Glass formation ability, structure and magnetocaloric effect of a heavy rare-earth bulk metallic glassy Gd55Co20Fe5Al20 alloy

The glass formation ability, the structure and the magnetocaloric effect of the bulk metallic glassy Gd55Co20Fe5Al20 alloy were investigated. Bulk metallic glassy (BMGs) alloys were prepared by a copper-mold casting method. The glass forming ability and their structure were studied by using X-ray diffraction (XRD) and differential scanning calorimeter (DSC). The XRD analysis revealed that the as-cast cylinder of Gd55Co20Fe5Al20 alloy showed fully amorphous structure in 2 mm diameter.
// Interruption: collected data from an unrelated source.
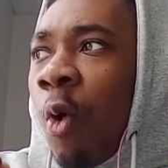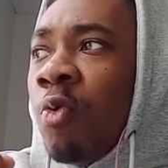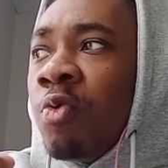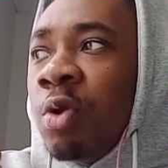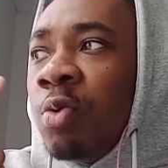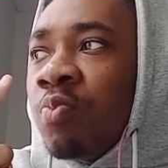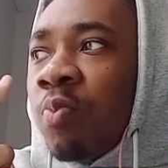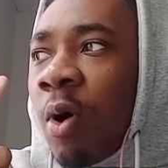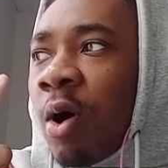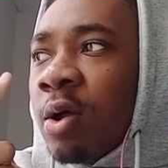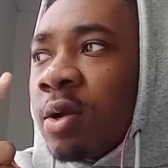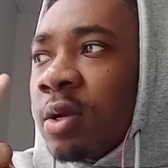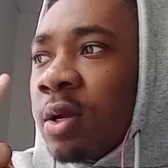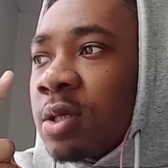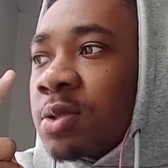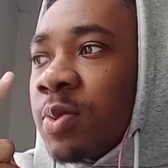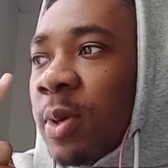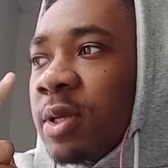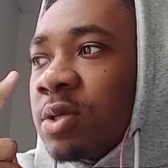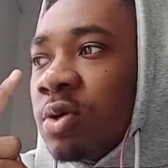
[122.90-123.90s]
only one, I
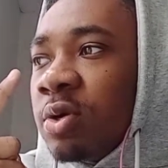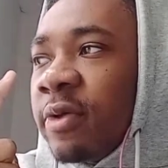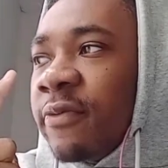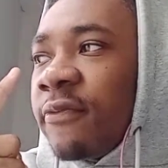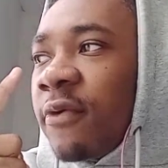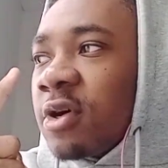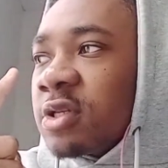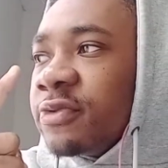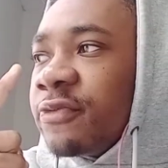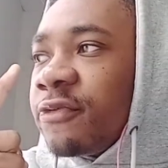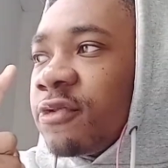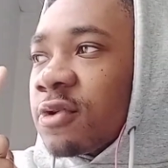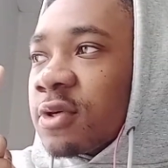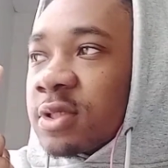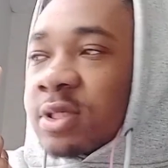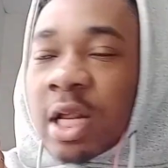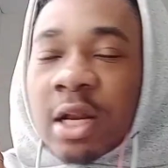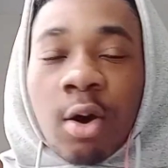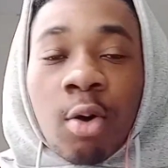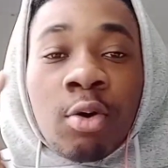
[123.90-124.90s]
swear it's only Fast and Furious,
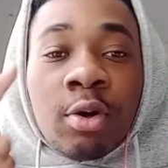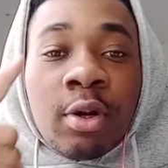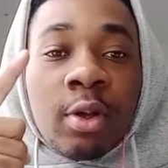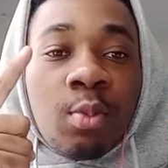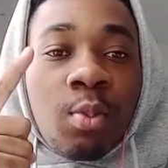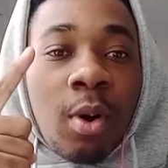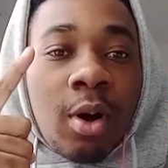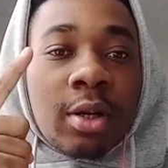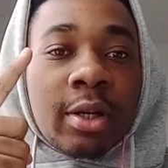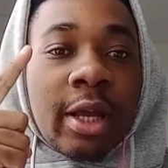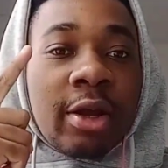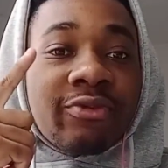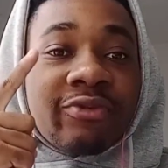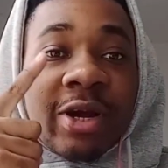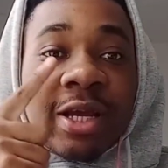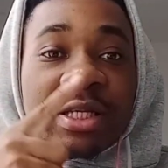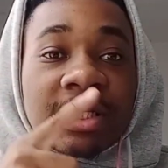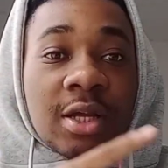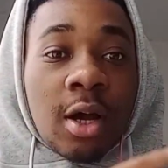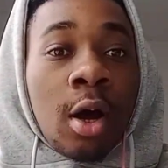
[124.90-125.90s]
that the only one they
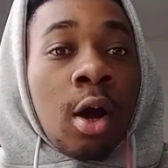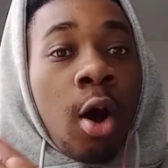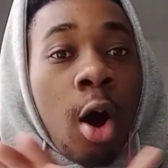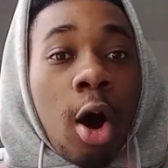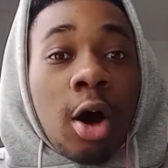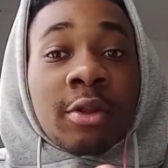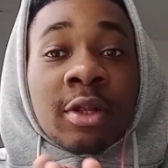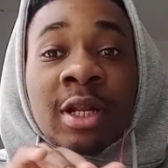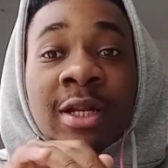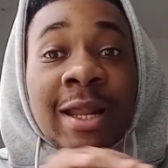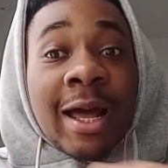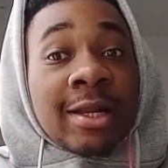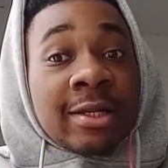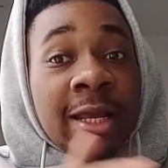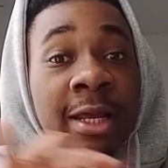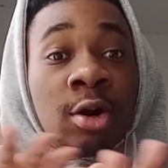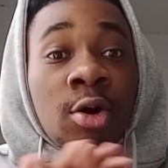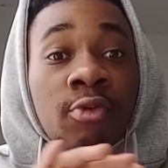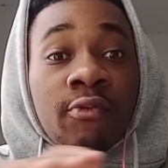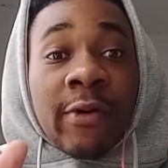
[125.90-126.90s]
race. Other than that,
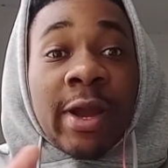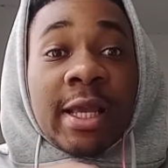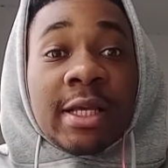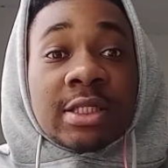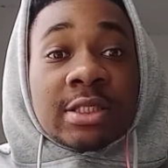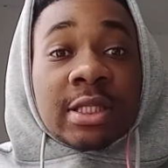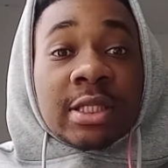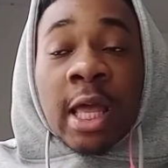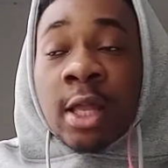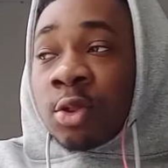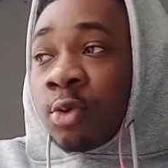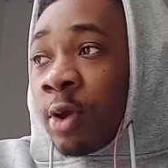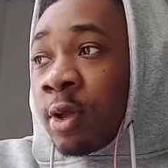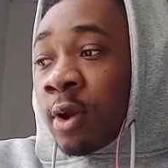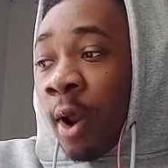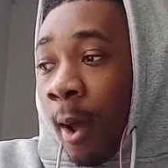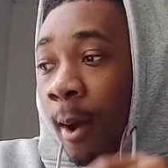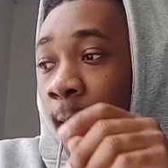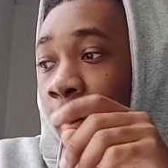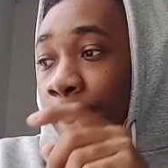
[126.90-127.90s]
they don't race. They're doing
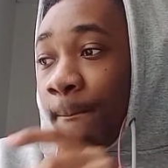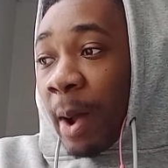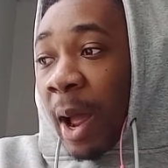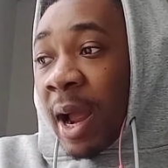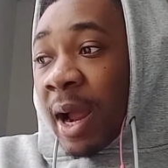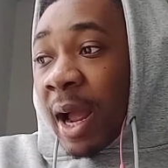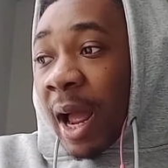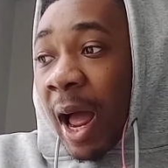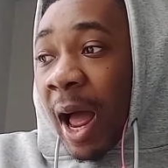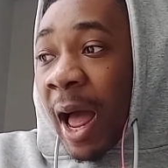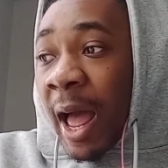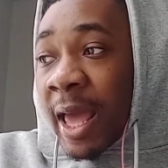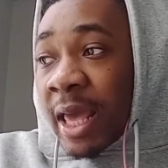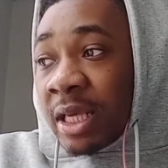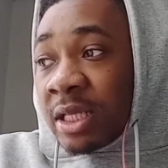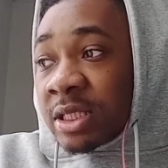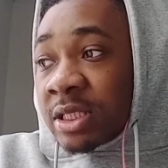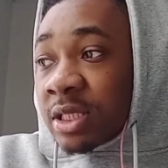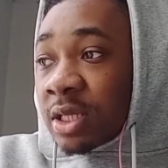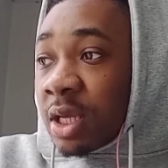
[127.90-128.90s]
bank
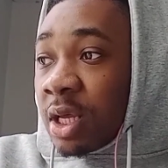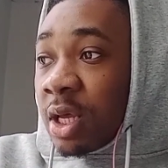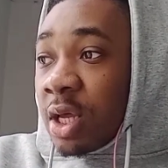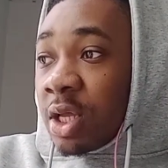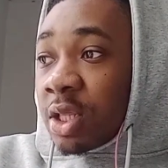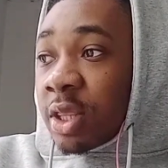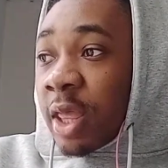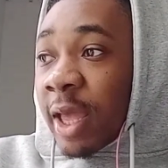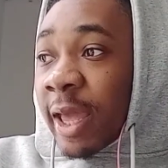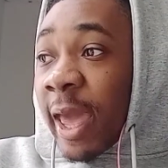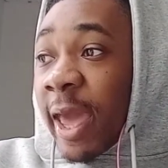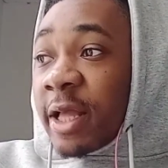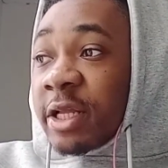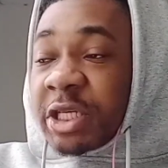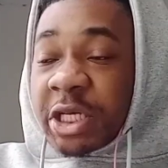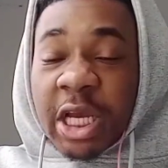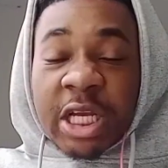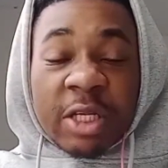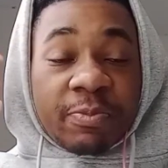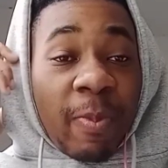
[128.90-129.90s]
heist. They're getting
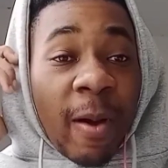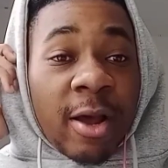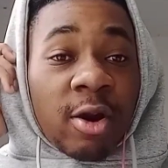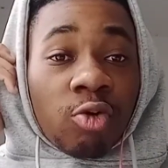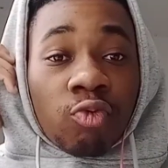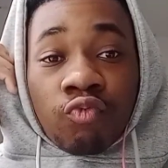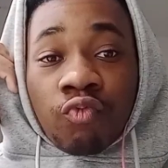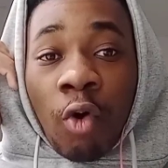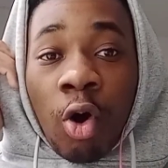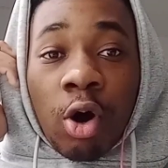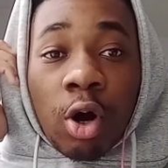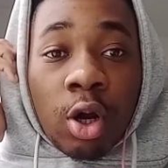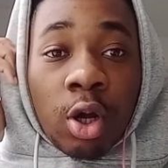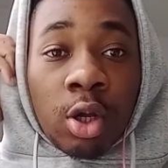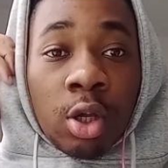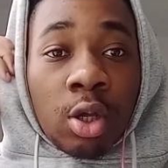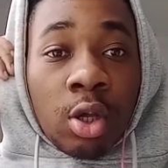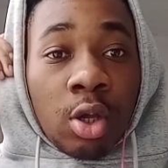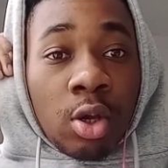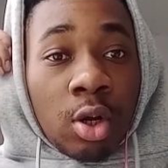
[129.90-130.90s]
chased by The Rock
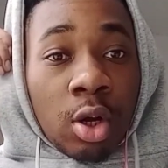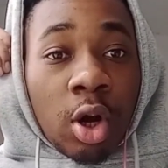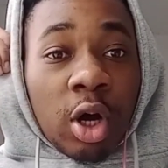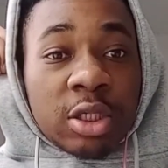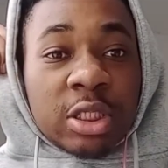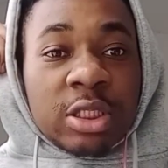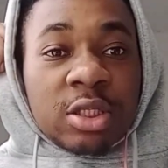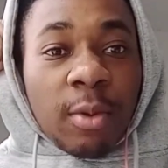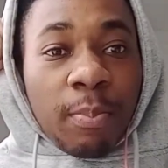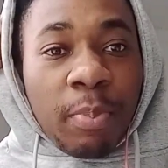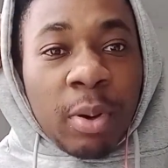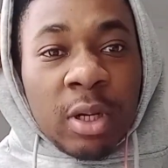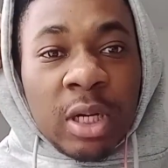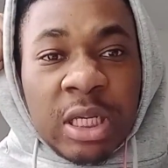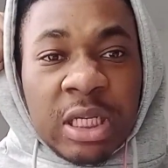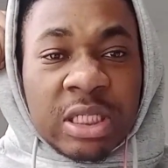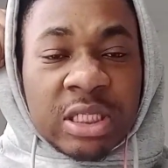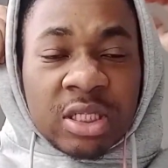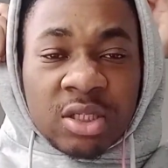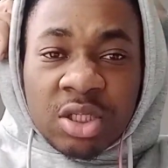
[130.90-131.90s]
because he's a
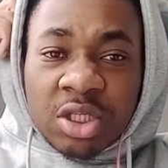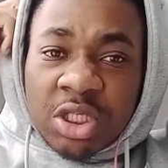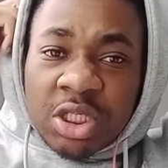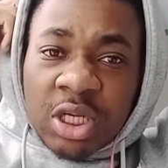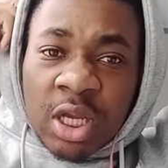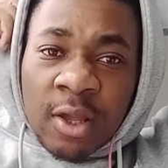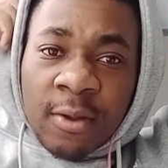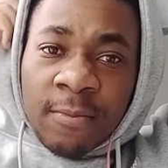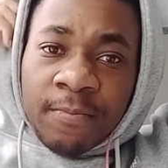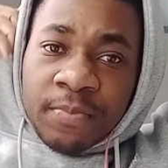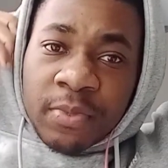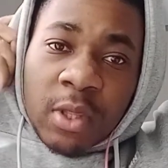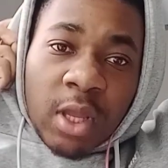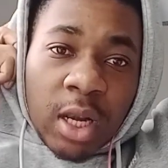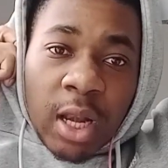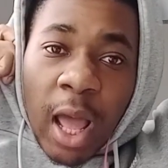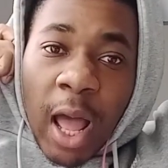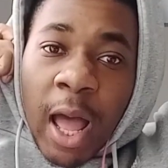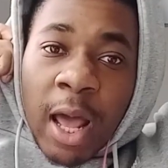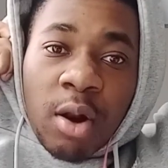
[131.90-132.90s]
police and shit.
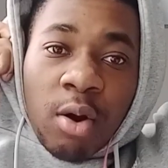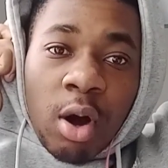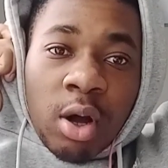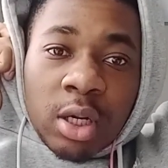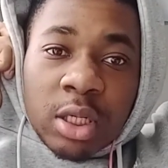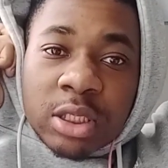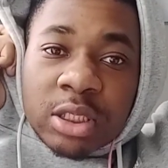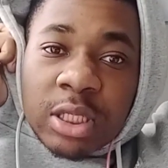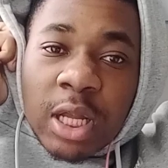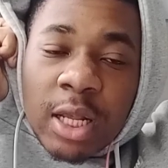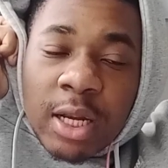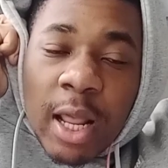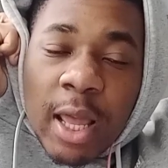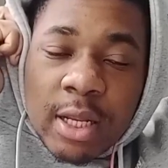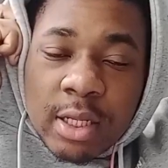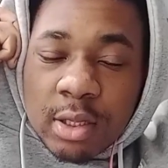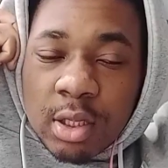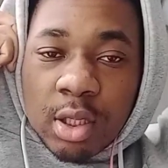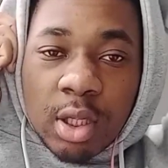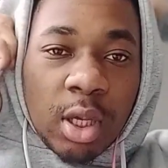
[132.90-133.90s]
Like, I don't understand.
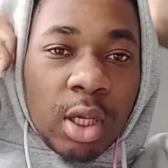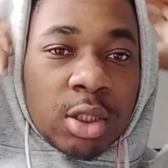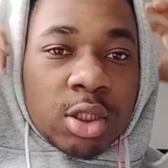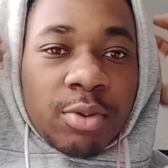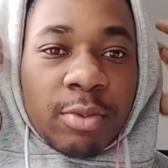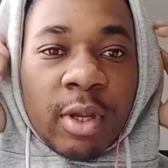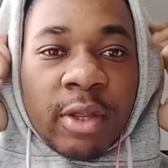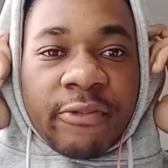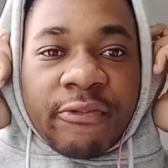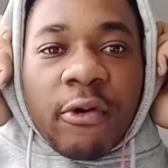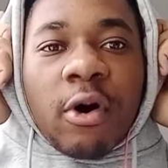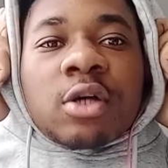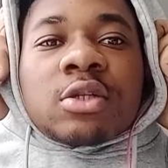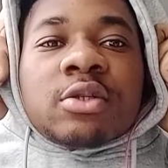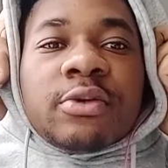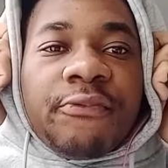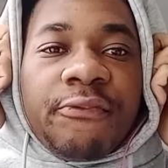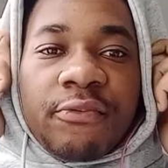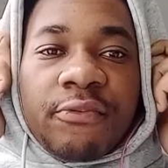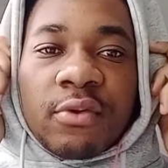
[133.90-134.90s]
Like, it's Fast
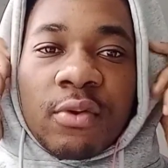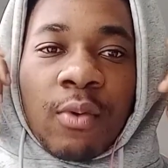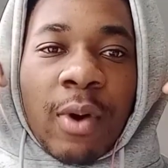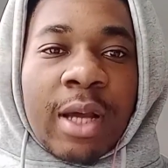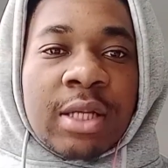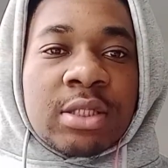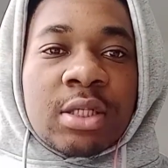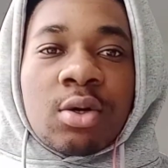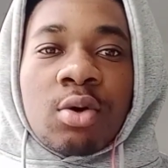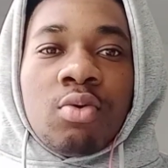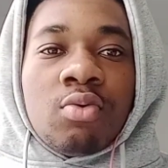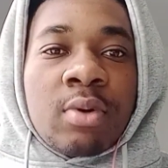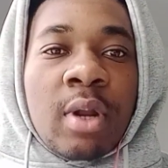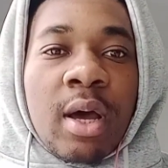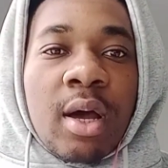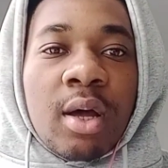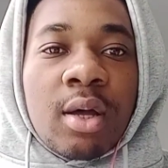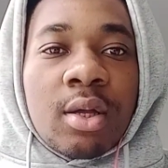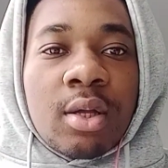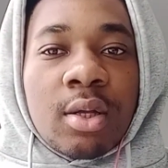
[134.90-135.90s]
and Furious. Why is it called
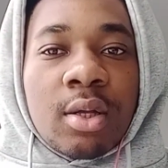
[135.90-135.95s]
that?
The DSC revealed that the bulk cylinder of the Gd55Co20Fe5Al20 alloy showed a distinct glass transition temperature and a relatively wide supercooled liquid region before crystallization. SQUID investigated the magnetic properties and the entropy changes. The Curie temperature of Gd55Co20Fe5Al20 BMGs alloy was about 130 K, but the maximum magnetic entropy changes(−ΔSM) showed at about 125 K, a little lower than the Curie temperature 130 K. The reason could probably be due to the presence of a little amount of nanocrystalline particles between amorphous phases. The BMG alloy has the characteristic of second-order transition (SOT) on Arrott plots. The results showed that the amorphous sample had a relatively improved magnetocaloric effect, indicating that the amorphous alloy could be considered as a candidate for magnetic refrigeration applications in the temperature interval range of 100–200 K.